Task to carry out = Each record below is to be copied word for word, with pictures removed.
Dataset records section start
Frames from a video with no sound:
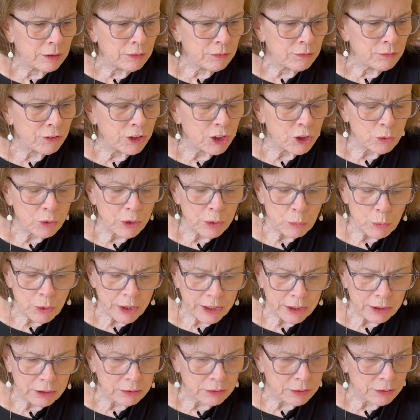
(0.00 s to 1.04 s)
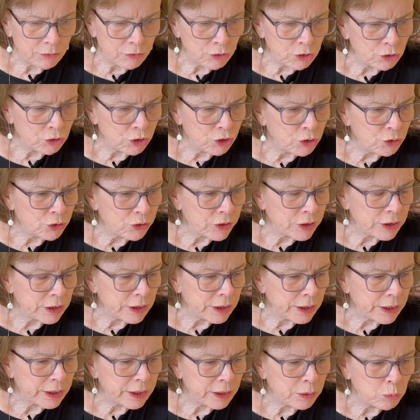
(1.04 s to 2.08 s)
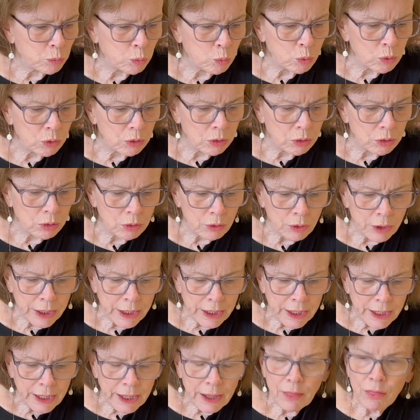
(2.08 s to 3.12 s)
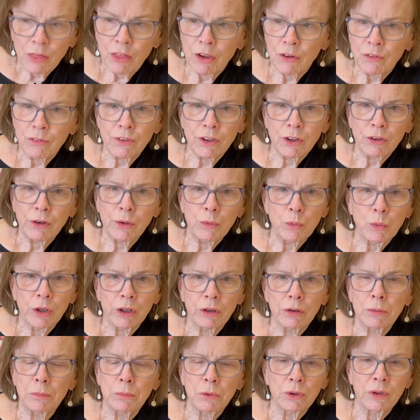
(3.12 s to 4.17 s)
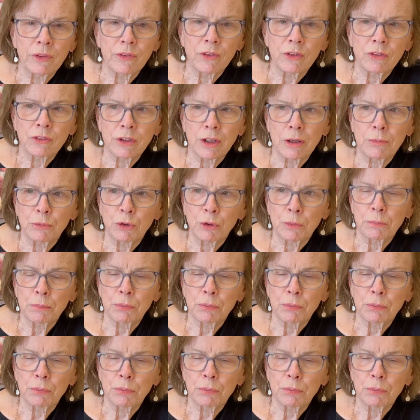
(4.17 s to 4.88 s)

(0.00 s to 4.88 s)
fingering weight, if you're using a wool, they're very wearable in the summer.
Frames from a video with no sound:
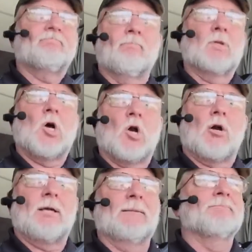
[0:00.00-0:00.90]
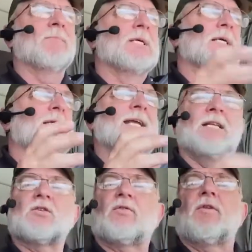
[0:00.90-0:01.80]
Not hardly. It
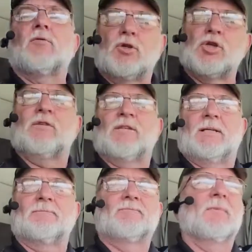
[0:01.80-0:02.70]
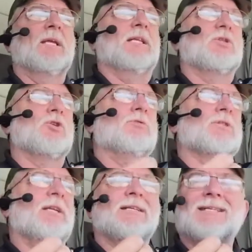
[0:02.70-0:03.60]
is float shifting. It is
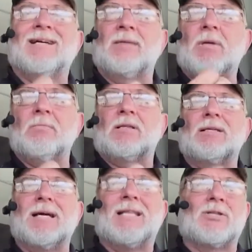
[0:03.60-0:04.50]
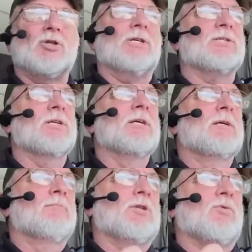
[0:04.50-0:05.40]
using timing methodologies
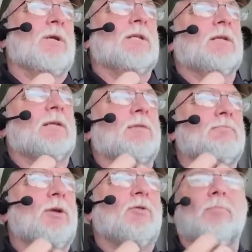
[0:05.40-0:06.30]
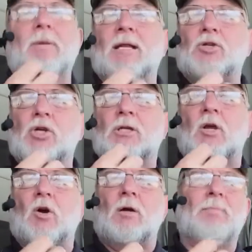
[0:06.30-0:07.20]
between the computer matching the
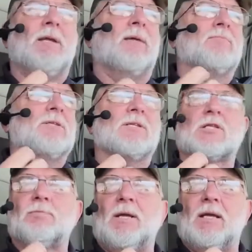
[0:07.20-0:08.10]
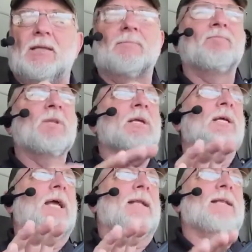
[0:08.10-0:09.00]
RPM to the speed,
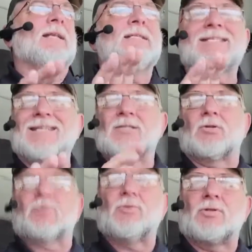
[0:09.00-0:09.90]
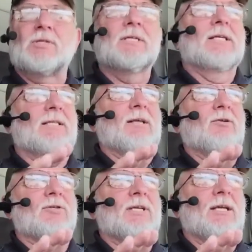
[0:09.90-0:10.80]
and then the sensors that
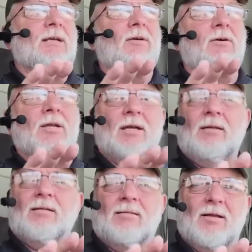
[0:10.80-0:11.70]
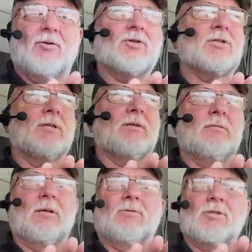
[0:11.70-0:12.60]
are saying, okay, there's
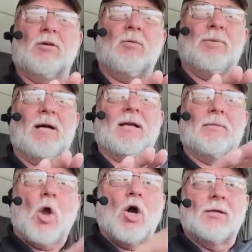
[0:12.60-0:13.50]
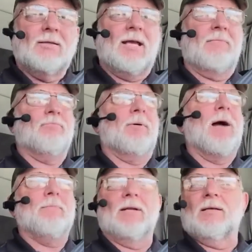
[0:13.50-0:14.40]
the gear pocket, and
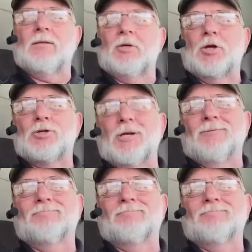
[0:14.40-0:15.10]
pop it into the next gear.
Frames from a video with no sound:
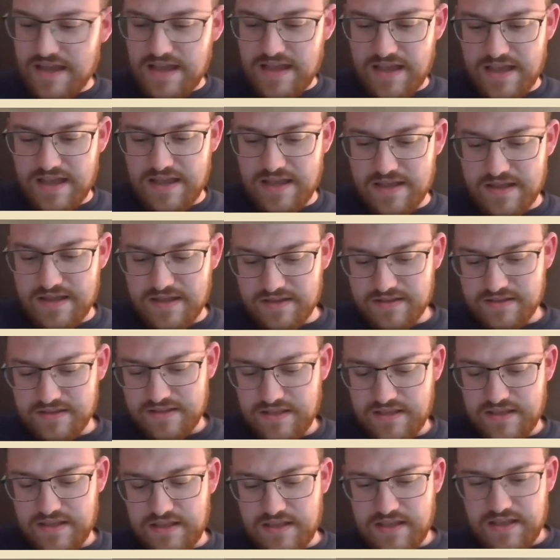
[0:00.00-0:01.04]
And
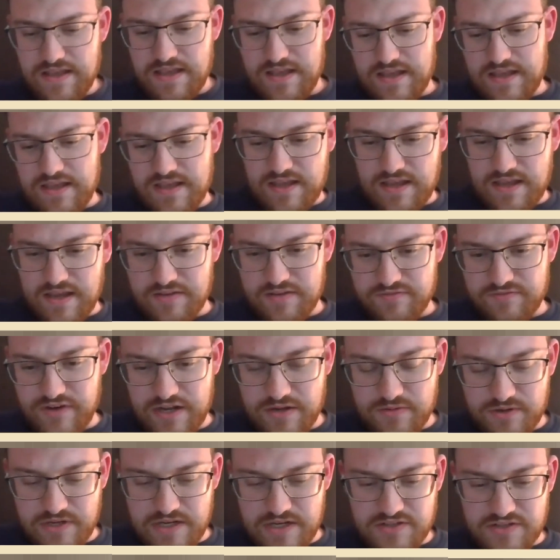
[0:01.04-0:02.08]
for
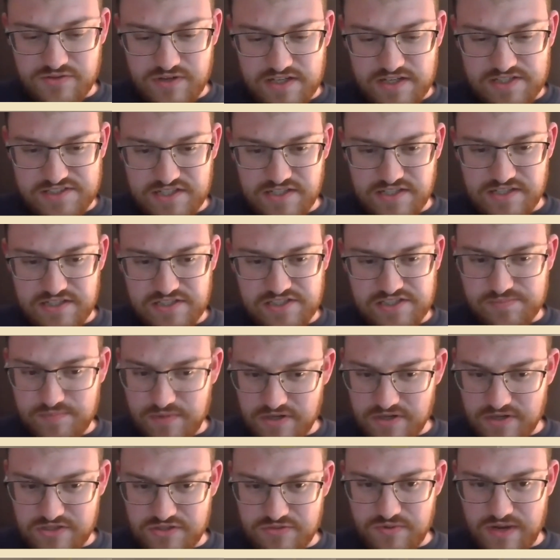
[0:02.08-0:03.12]
anyone interested in
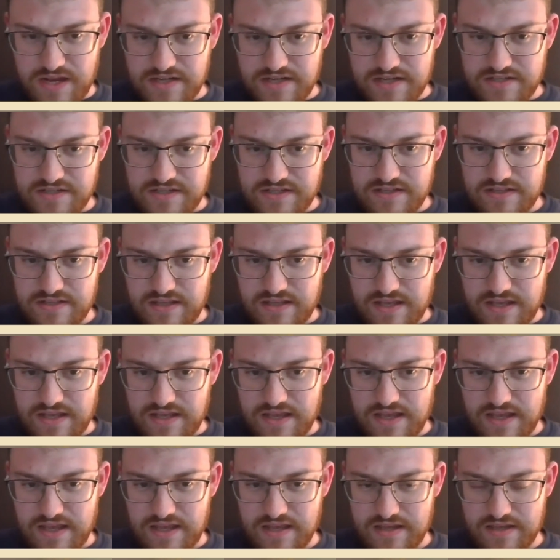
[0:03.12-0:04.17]
spirituality
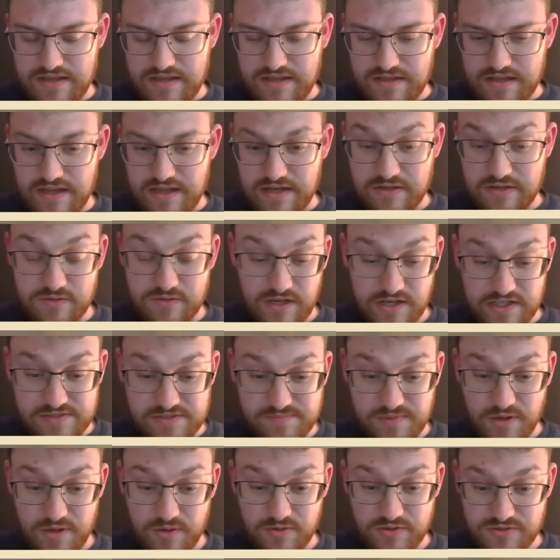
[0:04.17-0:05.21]
and who
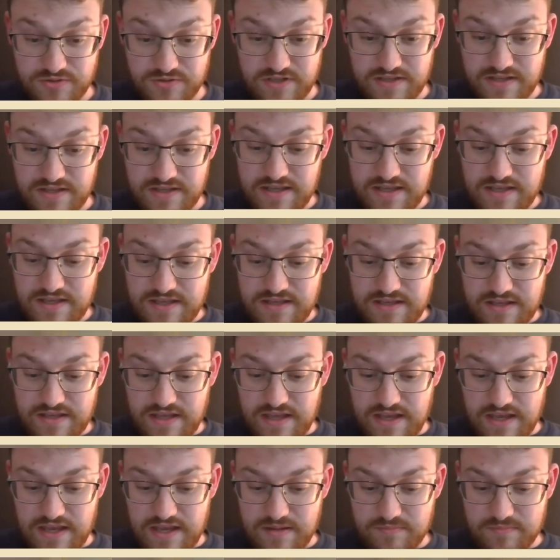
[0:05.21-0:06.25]
likes poetry,
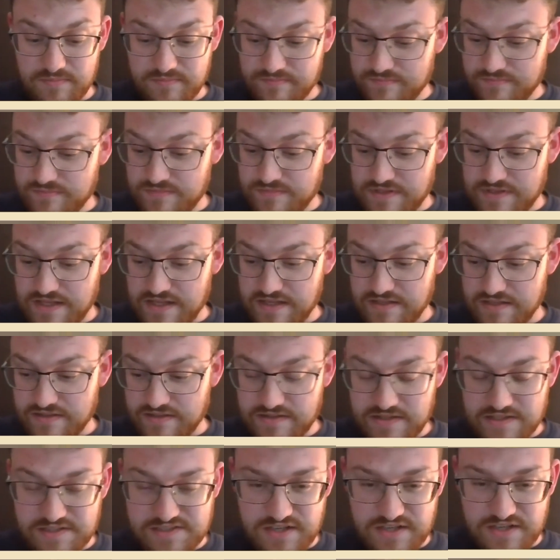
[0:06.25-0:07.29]
then
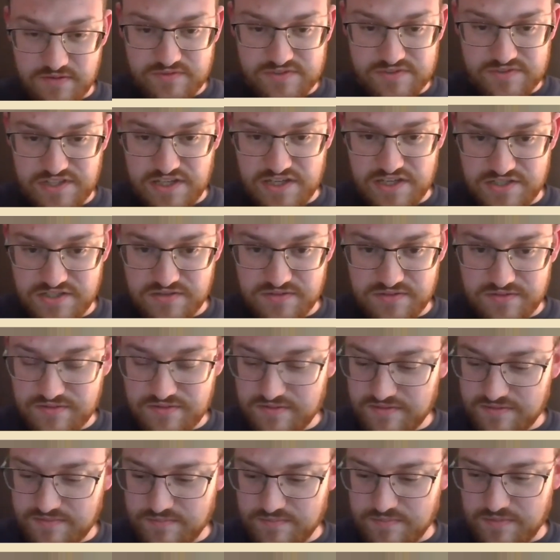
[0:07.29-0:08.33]
this conversation
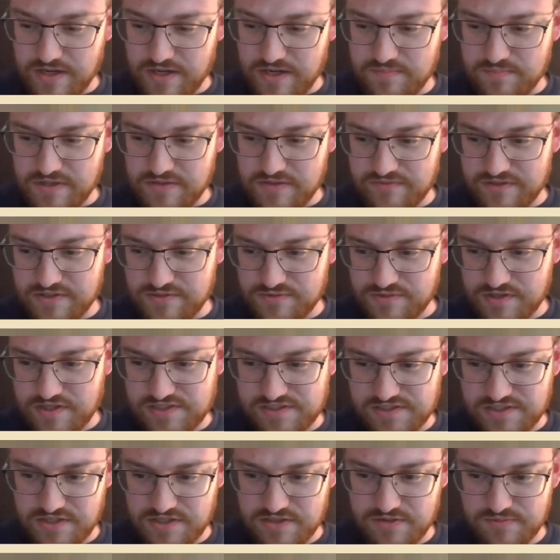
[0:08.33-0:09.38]
might be of
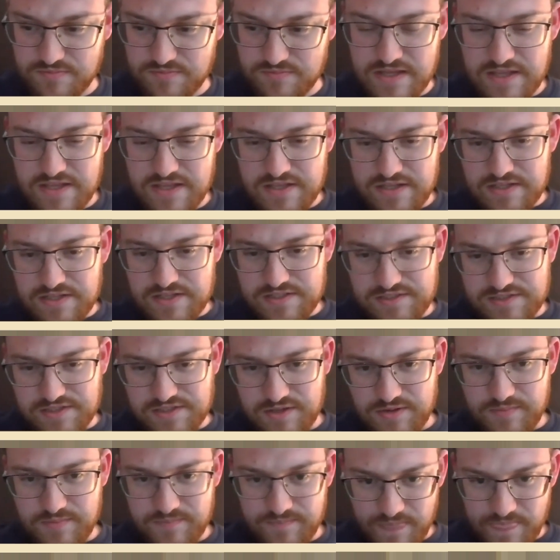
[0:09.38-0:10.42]
interest to you.
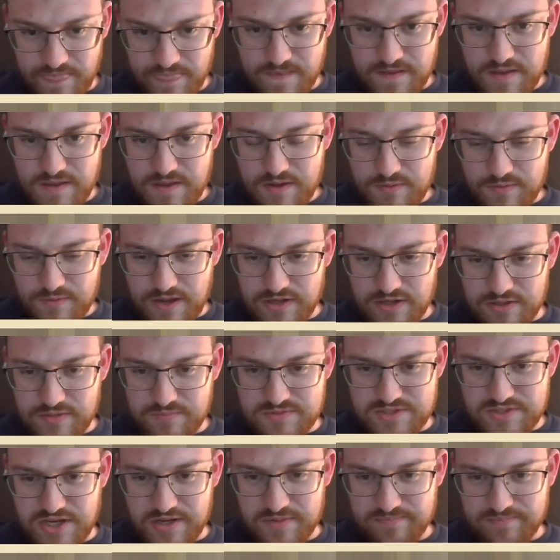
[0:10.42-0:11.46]
So
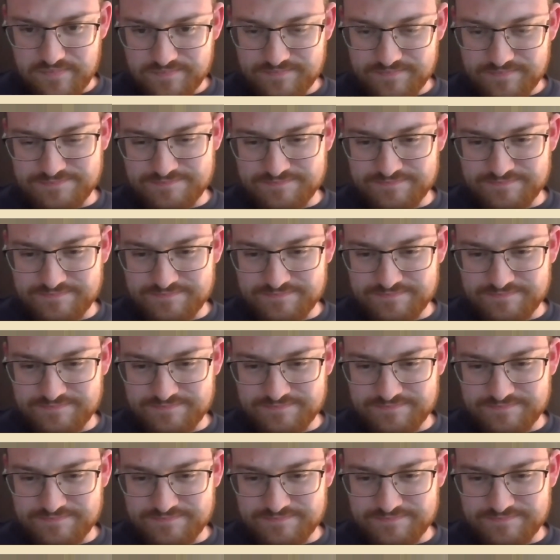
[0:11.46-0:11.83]
welcome, John.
Dataset records section end
Output =
Frames from a video with no sound:
(0.00 s to 1.04 s)
(1.04 s to 2.08 s)
(2.08 s to 3.12 s)
(3.12 s to 4.17 s)
(4.17 s to 4.88 s)

(0.00 s to 4.88 s)
fingering weight, if you're using a wool, they're very wearable in the summer.
Frames from a video with no sound:
[0:00.00-0:00.90]
[0:00.90-0:01.80]
Not hardly. It
[0:01.80-0:02.70]
[0:02.70-0:03.60]
is float shifting. It is
[0:03.60-0:04.50]
[0:04.50-0:05.40]
using timing methodologies
[0:05.40-0:06.30]
[0:06.30-0:07.20]
between the computer matching the
[0:07.20-0:08.10]
[0:08.10-0:09.00]
RPM to the speed,
[0:09.00-0:09.90]
[0:09.90-0:10.80]
and then the sensors that
[0:10.80-0:11.70]
[0:11.70-0:12.60]
are saying, okay, there's
[0:12.60-0:13.50]
[0:13.50-0:14.40]
the gear pocket, and
[0:14.40-0:15.10]
pop it into the next gear.
Frames from a video with no sound:
[0:00.00-0:01.04]
And
[0:01.04-0:02.08]
for
[0:02.08-0:03.12]
anyone interested in
[0:03.12-0:04.17]
spirituality
[0:04.17-0:05.21]
and who
[0:05.21-0:06.25]
likes poetry,
[0:06.25-0:07.29]
then
[0:07.29-0:08.33]
this conversation
[0:08.33-0:09.38]
might be of
[0:09.38-0:10.42]
interest to you.
[0:10.42-0:11.46]
So
[0:11.46-0:11.83]
welcome, John.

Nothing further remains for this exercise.